Ela permitiu pela primeira vez que o vento desalinhasse seus cabelos e gostou!
Animada, deixou a fria água do mar tocar seus pés. Adorou aquela nova e perturbadora sensação. Também não se importou que o sol lhe tocasse a pele bronzeando-a...

Arrumou-se, voltou ao cemitério. Chorou profundamente diante do caixão.
Estava livre, então!

sexta-feira, 3 de dezembro de 2010

A resposta



- A vida pode ser melhor que o sonho?

A pergunta soou estranha. Estavam na cozinha envolvidas com os preparativos de um almoço em família. Uma picando temperos, a outra no fogão fazendo uma farofa maravilhosa.

Os aromas na cozinha despertavam sensações perdidas na lembrança: festas de aniversário, crianças correndo, festas de natal com todo mundo reunido. Ano novo! Quando ela terminava as rabanadas pouco antes da meia-noite, apavorada com medo de passar o ano na cozinha.

Na panela, tempero verde, cebola, alho, manteiga, cenoura e por fim a farinha. No forno o cheiro do assado. Do espesso molho, que a todo o momento é generosamente espalhado sobre a carne.

As crianças correm pelo quintal. De vez em quando uma entra e rouba alguma coisa na cozinha. Molecagem pura! Na sala, o marido e o genro assistem à tv e conversam animadamente. Serve-lhes uns petiscos para acompanhar a cervejinha.

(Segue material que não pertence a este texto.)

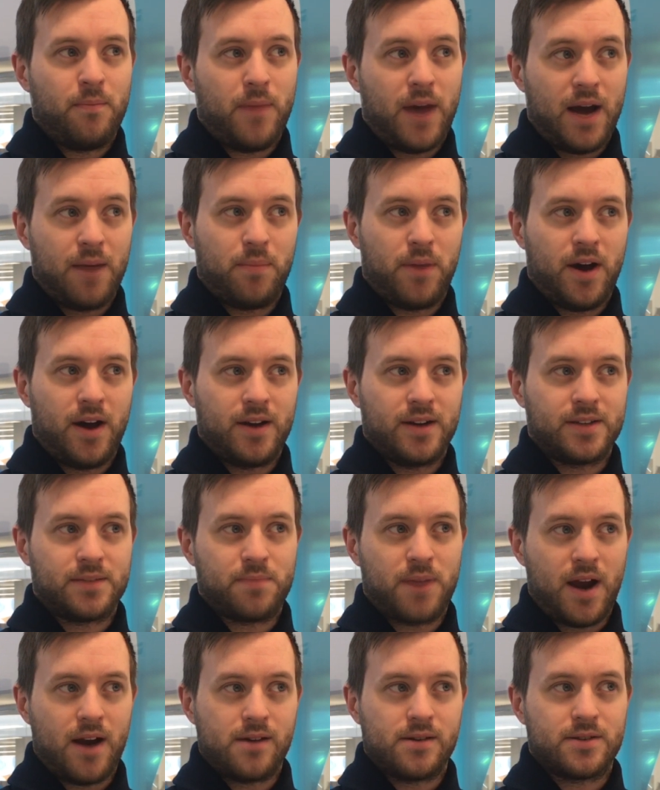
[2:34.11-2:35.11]
my
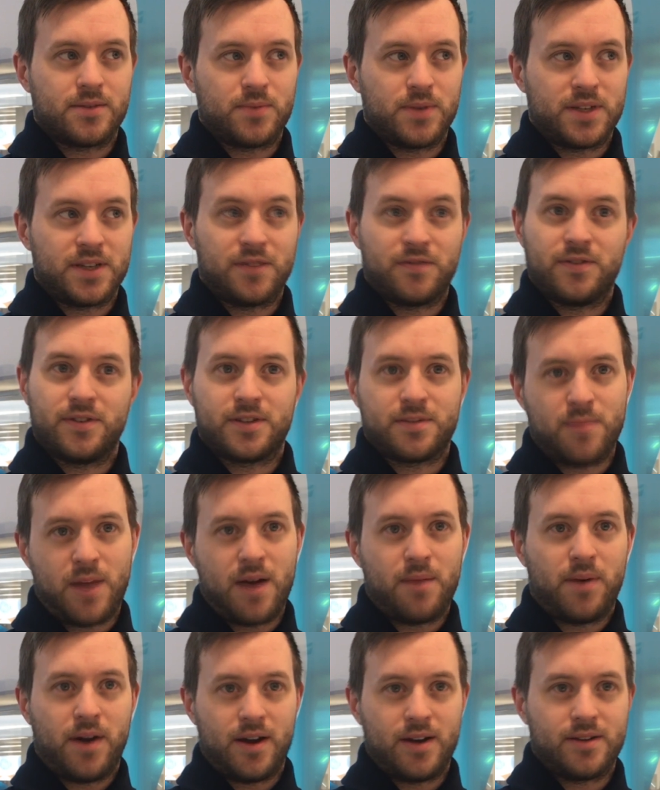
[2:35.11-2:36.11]
partner's parents were different to
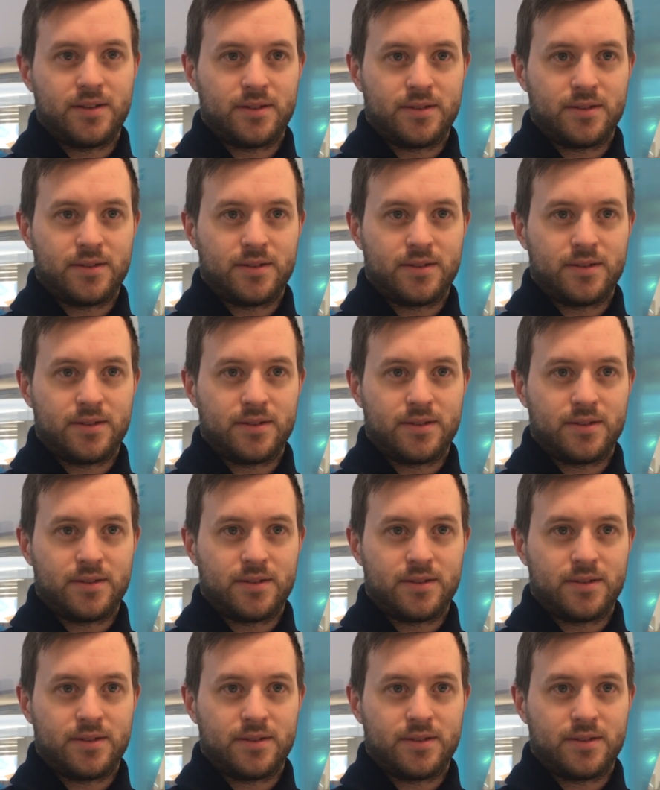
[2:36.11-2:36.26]
my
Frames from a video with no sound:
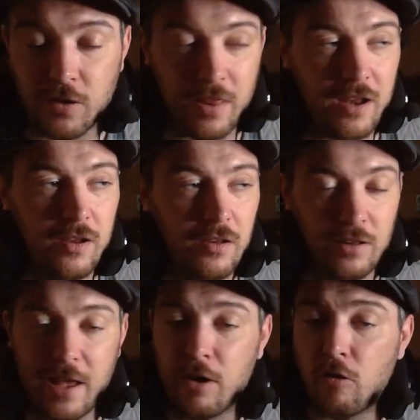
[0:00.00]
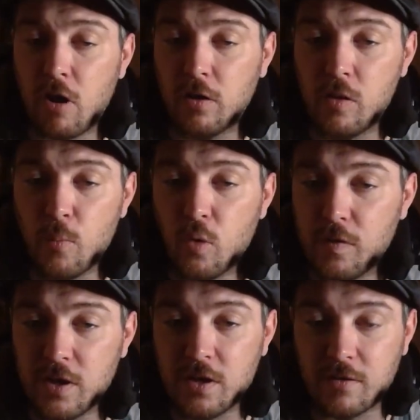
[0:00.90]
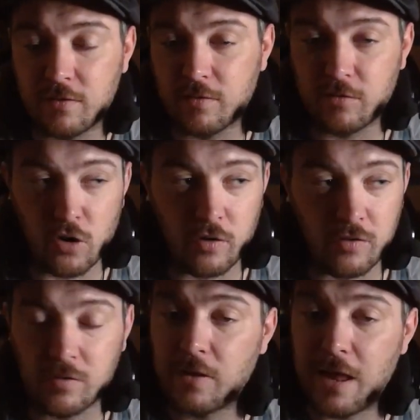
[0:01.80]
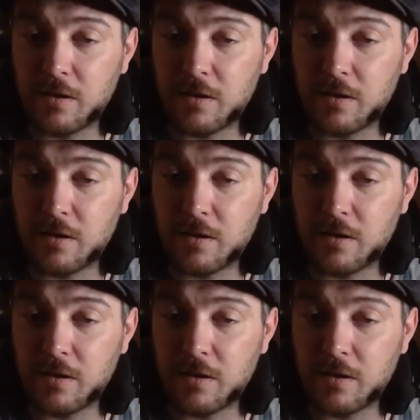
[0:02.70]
and then later on in the movie it starts,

A ampla sala, sempre bem arrumada, tem um gostoso desalinho do tempo dos filhos pequenos. O barulho do portão anuncia a chegada do filho, dos outros netos e da nora. Família completa! O filho logo se reúne na sala. Mais cerveja! A nora vem trazendo os ingredientes para a sobremesa. A única coisa que faz na cozinha. Estão animadas.

Gemas, açúcar, coco ralado, manteiga. No fogo uma calda fervente em ponto de fio. As forminhas espalhadas sobre a mesa são untadas e polvilhadas com açúcar. Entram no forno em banho-maria.

Olha para a filha arrumando os pratos com esmero. Fazendo uma delicada flor com a beterraba que vai sobre a maionese, enfeitando o assado com farofa e coloridas tiras de pimentão, salpicando cheiro-verde sobre o arroz. Até a nora faz seus quindins com visível prazer.

A campainha toca. Estranhamente, os homens não a atendem. Chamam por ela. No portão um rapaz está escondido atrás de um belíssimo vaso de orquídea. Adora orquídeas! Emociona-se. Presente do marido. Todos a observam da varanda.

Reúnem-se em torno da mesa cuidadosamente arrumada. Falam alto, disputam a comida, riem, deixam cair migalhas sobre a mesa e no chão. Mais uma vez, ela tudo observa.

Depois do almoço, as crianças tiram a mesa e arrumam a sala. Os maridos lavam a louça.

Juntas, na varanda, as mulheres são cúmplices de um mudo acordo. Cada uma, ao seu jeito, mantém unida a família. Entreolham-se ao ouvir o barulho que vem da casa. Sorriem.

-A vida pode sim ser melhor! Cada vez melhor que o sonho!
Esticam-se confortavelmente nas cadeiras de vime, todas com os pés sobre a mesa.
É a hora delas tomarem cervejinhas e fazerem fofoca.

quarta-feira, 1 de dezembro de 2010

Encanto


O cheiro que vinha da cozinha era especial. Só ela fazia aquele prato cheirar tão bem.

O bate papo na sala de visitas mudava. Girava em torno dela, da sua habilidade em encantar a todos, de receber todos com carinho e principalmente de cozinhar tão maravilhosamente.

Era possível ouvir os ruídos denunciando a fome de cada um, mas ninguém se atrevia a ir até a cozinha. Era território proibido. O jeito era esperar.

Secretamente, ela se deliciava: mesmo que não estivesse por perto, era o centro das atenções.